Friday, May 18, 2007

Jan Garber

> For most of the readers of this blog Jan Garber may be a rather familiar name or at least a name somewhere hidden far away in the remembrance of the history of popular music. Jan Garber was a well known bandleader and radio star in the 1920s up to the 1960s, nicknamed Idol of the Airlanes in the 1940s.

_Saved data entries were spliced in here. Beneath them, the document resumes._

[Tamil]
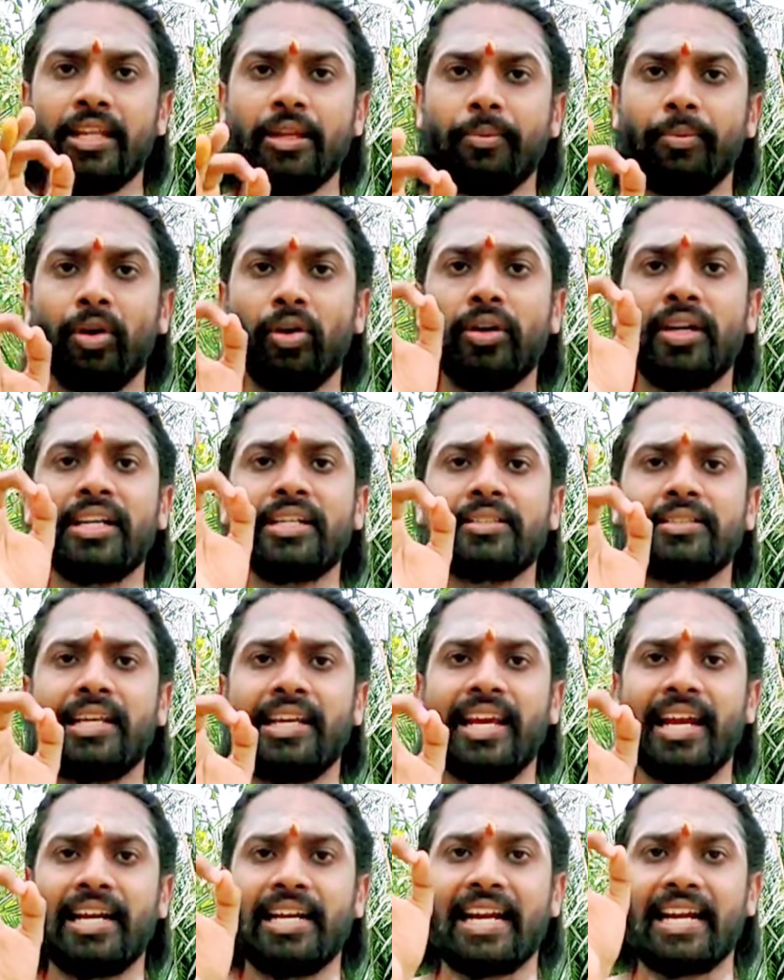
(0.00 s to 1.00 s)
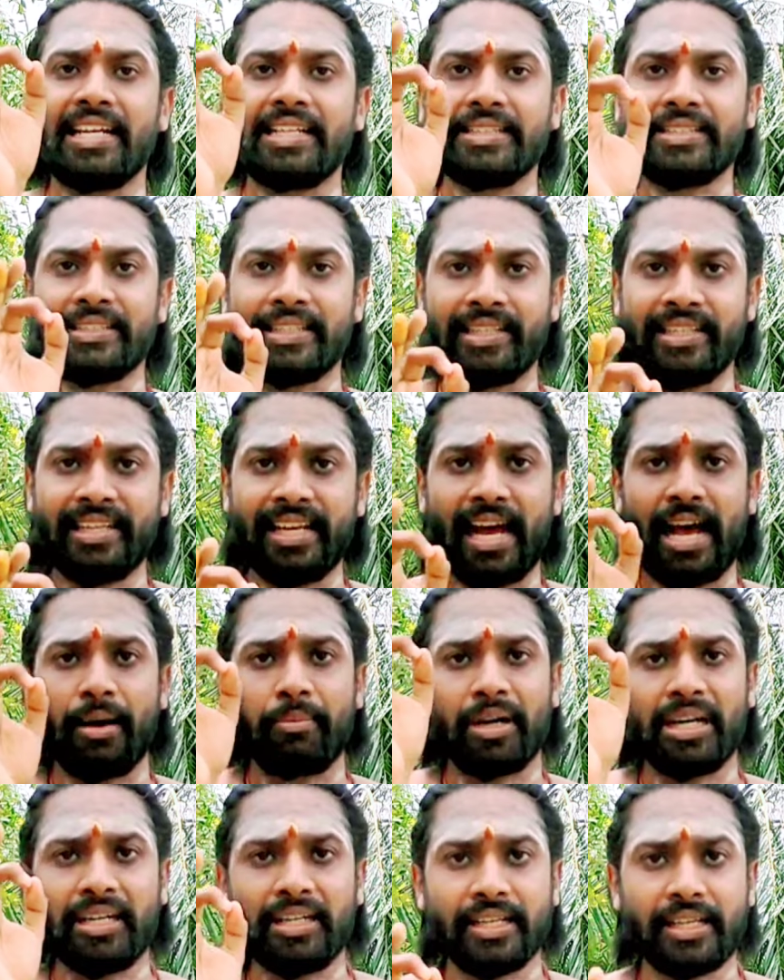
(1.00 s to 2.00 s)
இது போன்ற செயல்களை
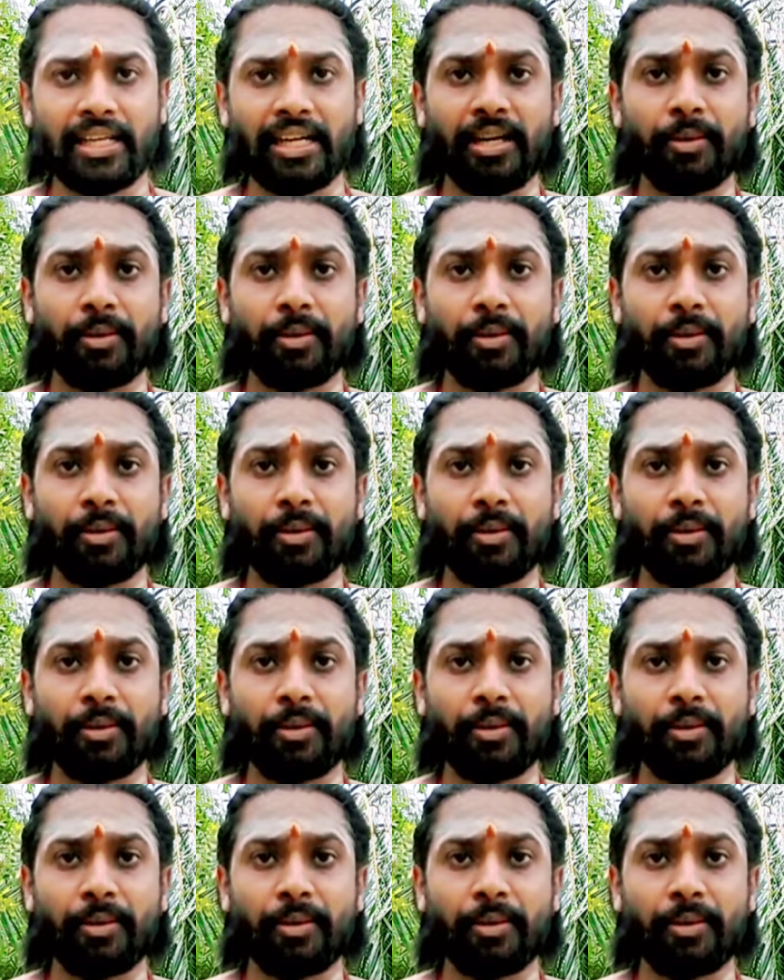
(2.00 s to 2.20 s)
செய்யாமல்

Born in 1897 in Morristown he studied the violin and became a classical violin player in the Philadelphia Symphony Orchestra. While in military service during World War I he became the director of a military band and started a dance orchestra in the 1920s together with Milton Davis, the Garber-Davis Orchestra. From the mid 1920s he became the only leader of the band, and the it was renamed simply as Jan Garber and his Orchestra. Early 1930s it seemed that the musical taste of the people had changed and he took over the band of Freddy Large and started to play sweet music, like the Guy Lombardo Orchestra - ten a very popular band. He became very popular and when in the early 1940s everybody wanted to hear swing, he reorganized his band again and started to play in the swing style. This Jan Garber Orchestra, with Gray Rains as its arranger and Carl Ladra at the piano, was extremely popular in those war years and there are only some radio transcriptions available from this band due to the record ban. Liz Tilton and Bob Davis, now long forgotten, were the vocalists of that band. After the war, people wanted to hear sweet sounds again, so ...... you guess - no problem for Jan Garber. His band played what the pop music of those days wanted and even in the 1950s and 1960s he was still extremele popular in Las Vegas. Jan Garber died as a wealthy man, 83 years old, October 1977 and even nowadays it seems that the Jan Garber Orchestra still exists as a remembrance of this popular band leader.
Jan Garber's music is popular music, or as we would call it: pop music. Pop music is a generic term for music that is loved by the general public. Musicians like Jan Garber listened carefully to their audiences, and when their record sales diminished it became time to change sound or style. That sound of the band was very important; especially on the air - the listeners should recognize their popular band withing a few bars. Think of that typically Glenn Miller sound. Lyle Spud Murphy, saxophone player in Garber's band and arranger, started to change the arrangements late 1920s as he found the rhyhm section inept. I went a little further until I found it damn good. Until Garber said: Hey, you're changing the style of this band. I said: I hope it's for the better and he said: I don't think so. I'm out to make money. That was in New Orleans, Spud says, a few days later, in Philadelphia, we were all fired; that's when he got the cornball imitation of Lombardo. This story, which illustrates the conflicting interests, must have happened early 1930s during the depression age, when Jan Garber recorded the Hit of the Week recording Lazy Lou' siana Moon.

Keep swinging

Hans Koert

This contribution was also posted, with some additions, at my Keep swinging web log.


Anonymous Anonymous said...

hi, my name is Al. I Have the scrap book that belonged to Bob Davis; one of Jan Garber's singers. There are many articles and photos.